## What to produce
With the pictures removed, set down all of the entries below exactly.

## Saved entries
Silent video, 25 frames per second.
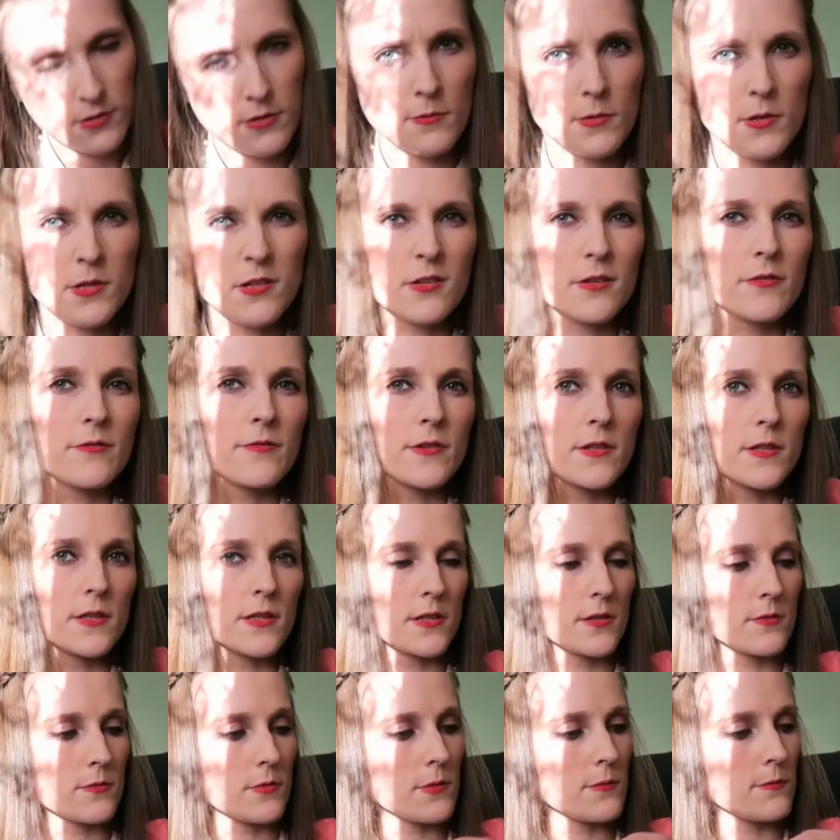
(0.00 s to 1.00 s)
You might not even
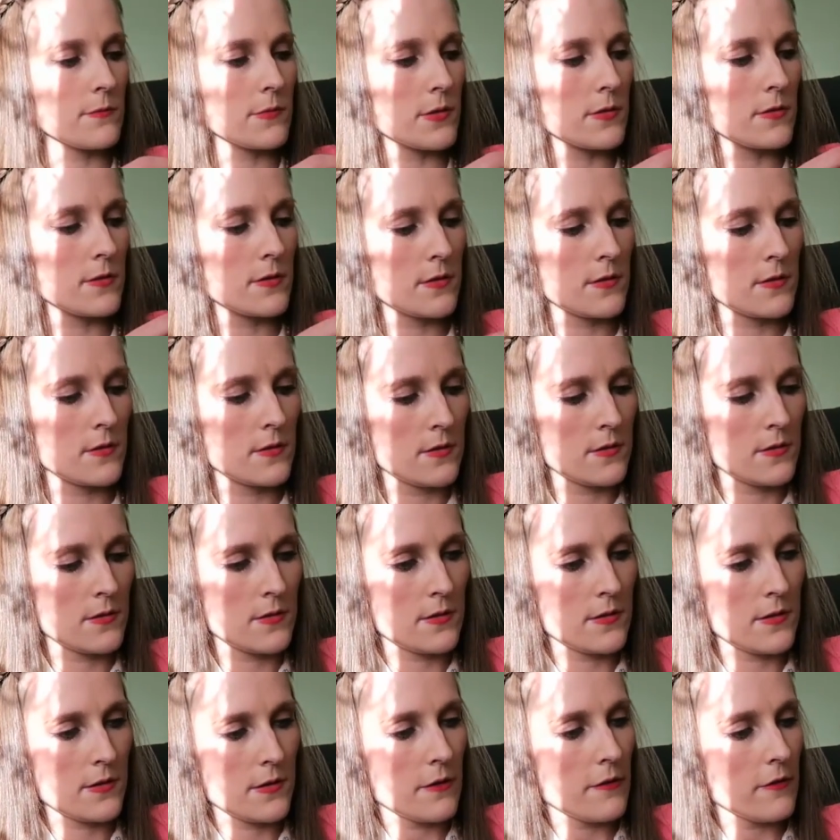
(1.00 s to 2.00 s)
need one, but
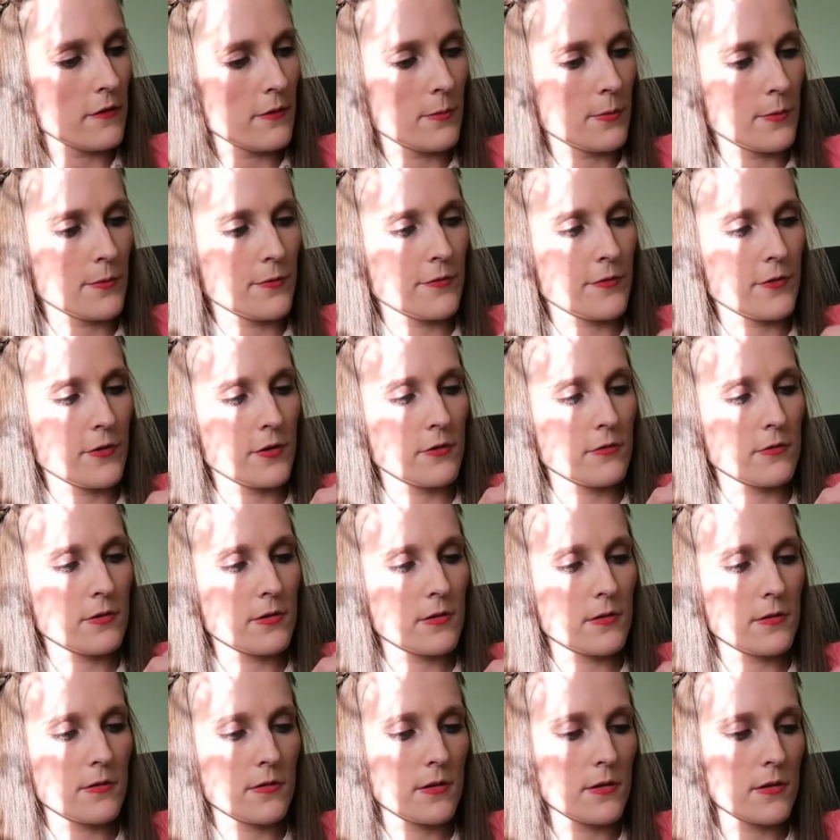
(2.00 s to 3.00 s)
if you prefer
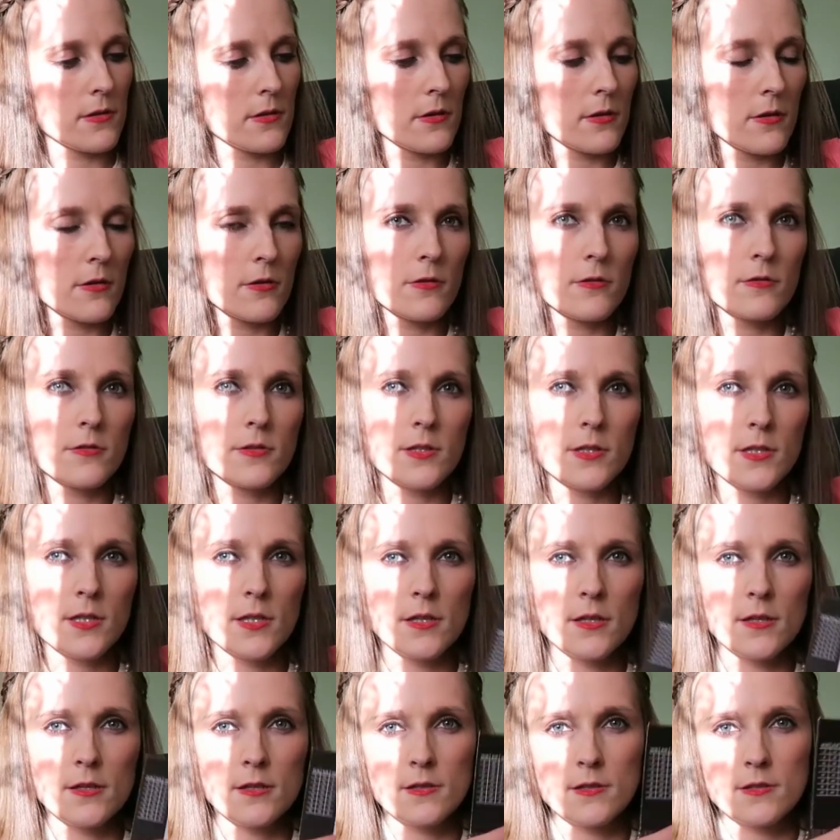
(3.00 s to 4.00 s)
it, then you could.
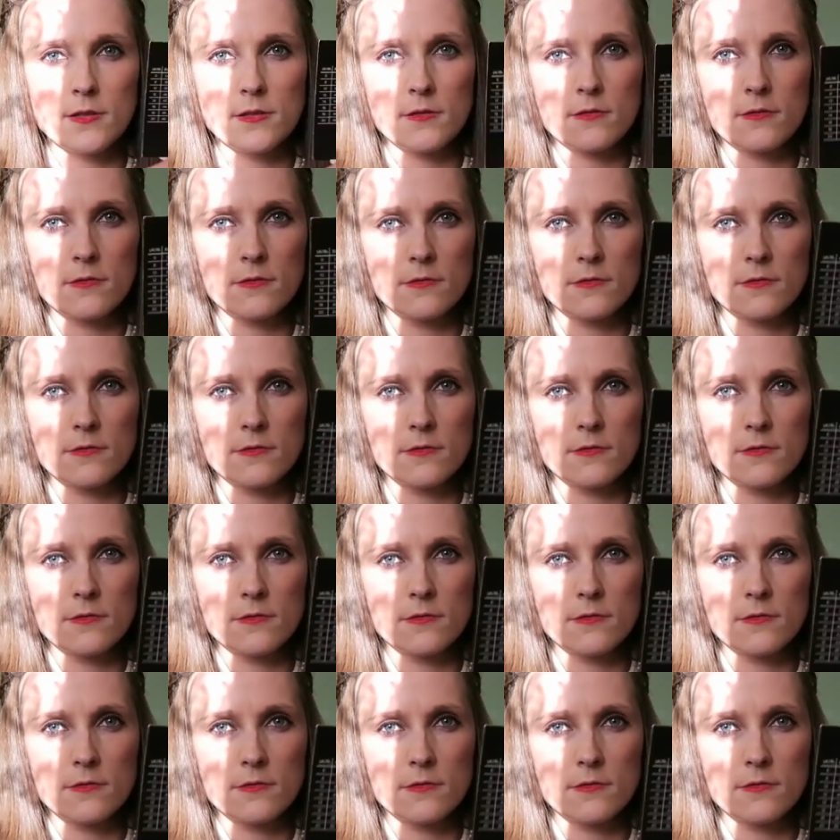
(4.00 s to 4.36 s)
And it's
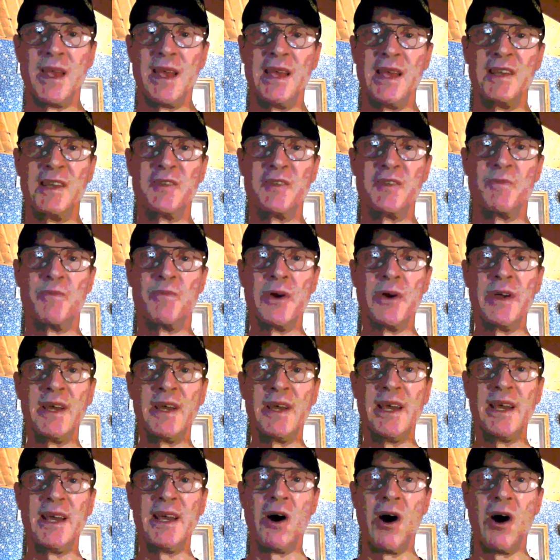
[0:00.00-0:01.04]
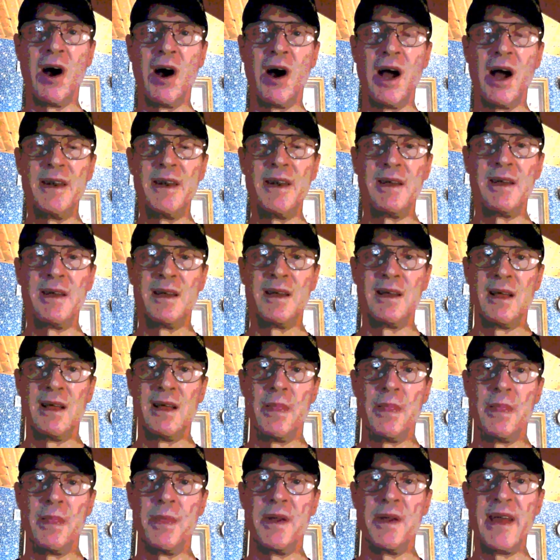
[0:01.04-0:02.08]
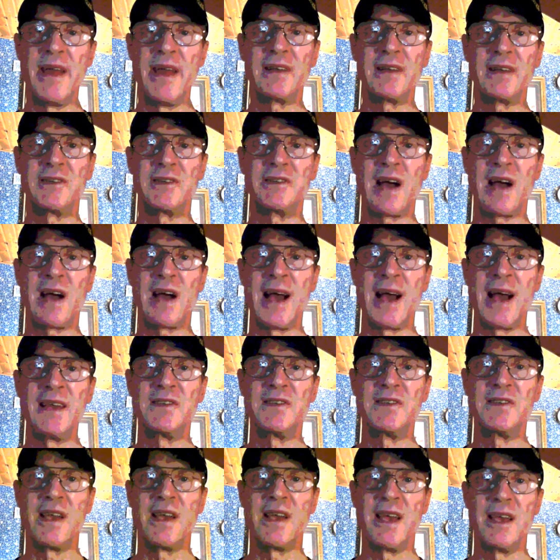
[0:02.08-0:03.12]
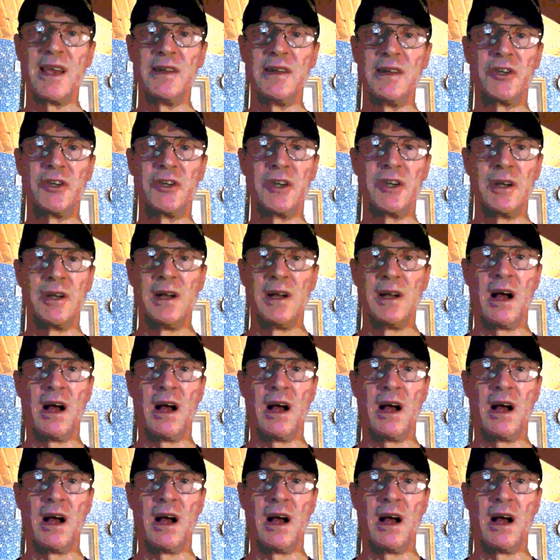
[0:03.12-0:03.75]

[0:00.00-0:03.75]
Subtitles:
is bringing on the next ice age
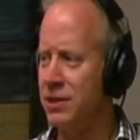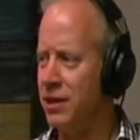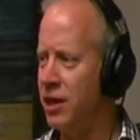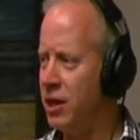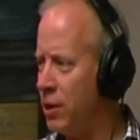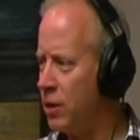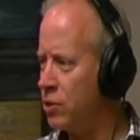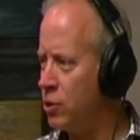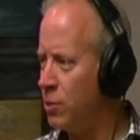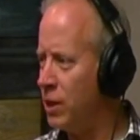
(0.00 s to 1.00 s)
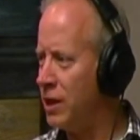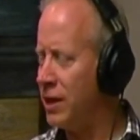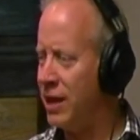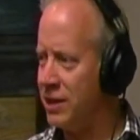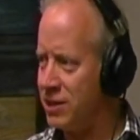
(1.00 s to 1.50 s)
email to me,
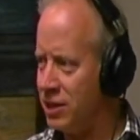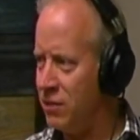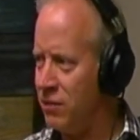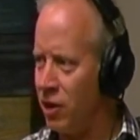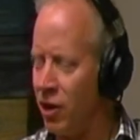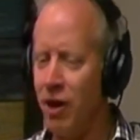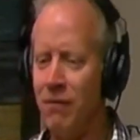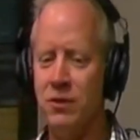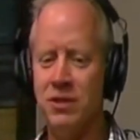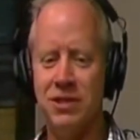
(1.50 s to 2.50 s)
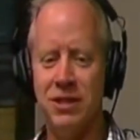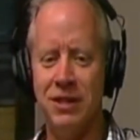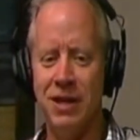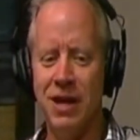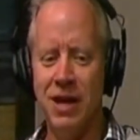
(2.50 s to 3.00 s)
and Steve in our office said,
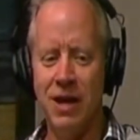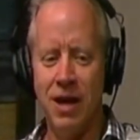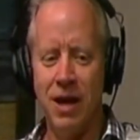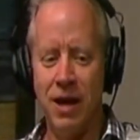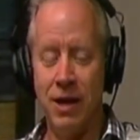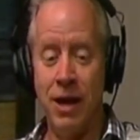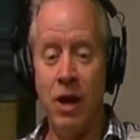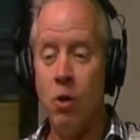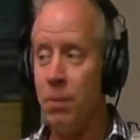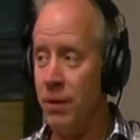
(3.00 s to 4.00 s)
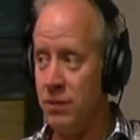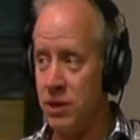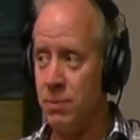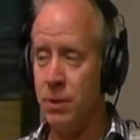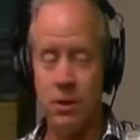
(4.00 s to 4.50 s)
help, I've
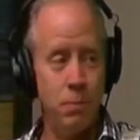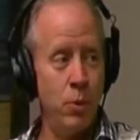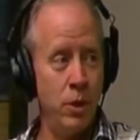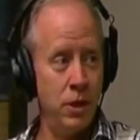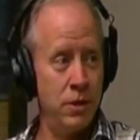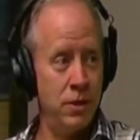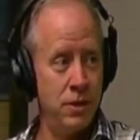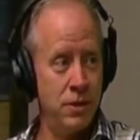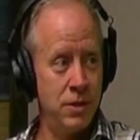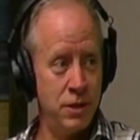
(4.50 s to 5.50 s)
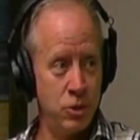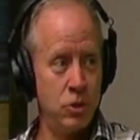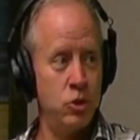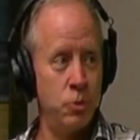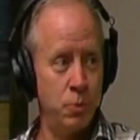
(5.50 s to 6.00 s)
just been appointed district
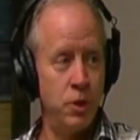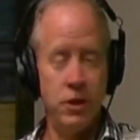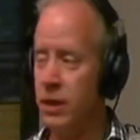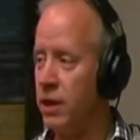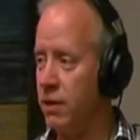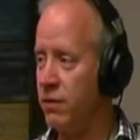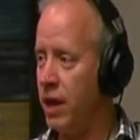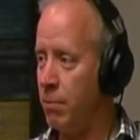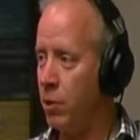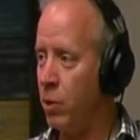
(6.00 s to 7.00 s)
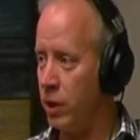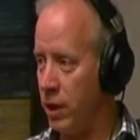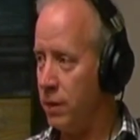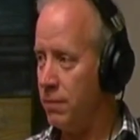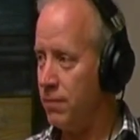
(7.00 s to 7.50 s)
superintendent of Cambodia,
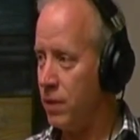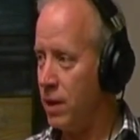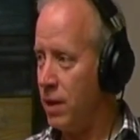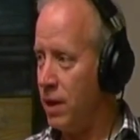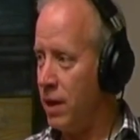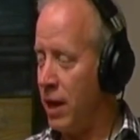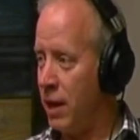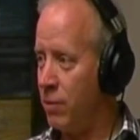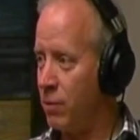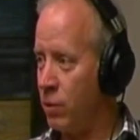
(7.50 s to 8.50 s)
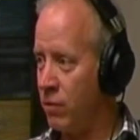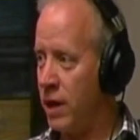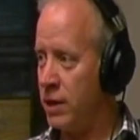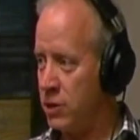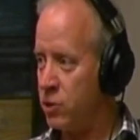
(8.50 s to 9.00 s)
and we've got
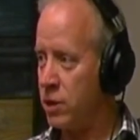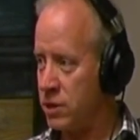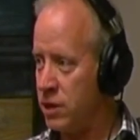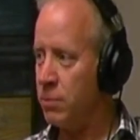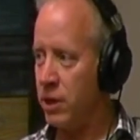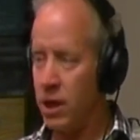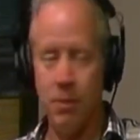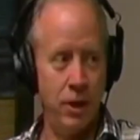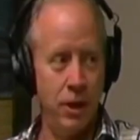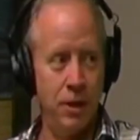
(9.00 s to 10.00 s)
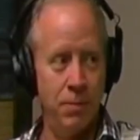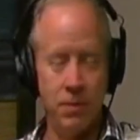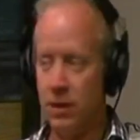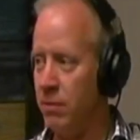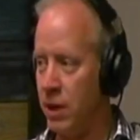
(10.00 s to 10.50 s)
district assembly coming up.
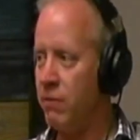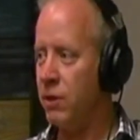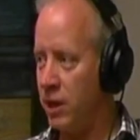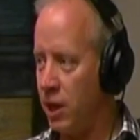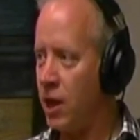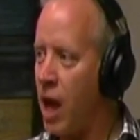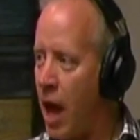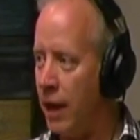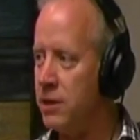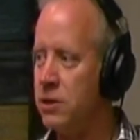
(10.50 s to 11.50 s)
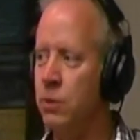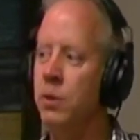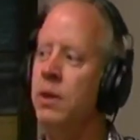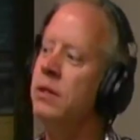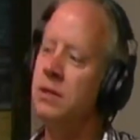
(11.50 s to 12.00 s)
Give me everything you got. So
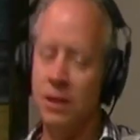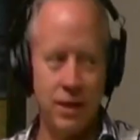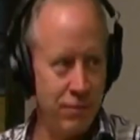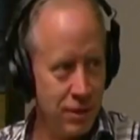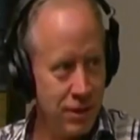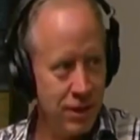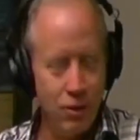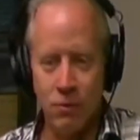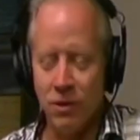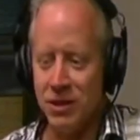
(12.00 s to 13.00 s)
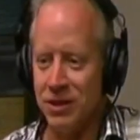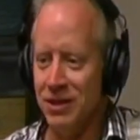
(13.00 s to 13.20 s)
we sent everything over to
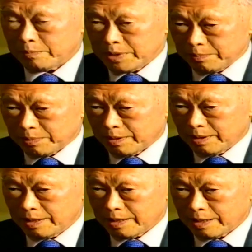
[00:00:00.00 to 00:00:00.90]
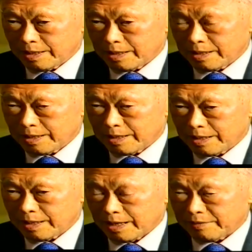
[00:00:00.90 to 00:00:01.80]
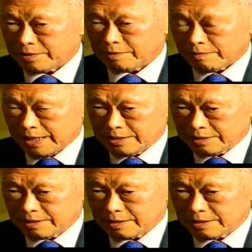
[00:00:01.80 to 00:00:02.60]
people have the right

## Written response
Silent video, 25 frames per second.
(0.00 s to 1.00 s)
You might not even
(1.00 s to 2.00 s)
need one, but
(2.00 s to 3.00 s)
if you prefer
(3.00 s to 4.00 s)
it, then you could.
(4.00 s to 4.36 s)
And it's
[0:00.00-0:01.04]
[0:01.04-0:02.08]
[0:02.08-0:03.12]
[0:03.12-0:03.75]

[0:00.00-0:03.75]
Subtitles:
is bringing on the next ice age
(0.00 s to 1.00 s)
(1.00 s to 1.50 s)
email to me,
(1.50 s to 2.50 s)
(2.50 s to 3.00 s)
and Steve in our office said,
(3.00 s to 4.00 s)
(4.00 s to 4.50 s)
help, I've
(4.50 s to 5.50 s)
(5.50 s to 6.00 s)
just been appointed district
(6.00 s to 7.00 s)
(7.00 s to 7.50 s)
superintendent of Cambodia,
(7.50 s to 8.50 s)
(8.50 s to 9.00 s)
and we've got
(9.00 s to 10.00 s)
(10.00 s to 10.50 s)
district assembly coming up.
(10.50 s to 11.50 s)
(11.50 s to 12.00 s)
Give me everything you got. So
(12.00 s to 13.00 s)
(13.00 s to 13.20 s)
we sent everything over to
[00:00:00.00 to 00:00:00.90]
[00:00:00.90 to 00:00:01.80]
[00:00:01.80 to 00:00:02.60]
people have the right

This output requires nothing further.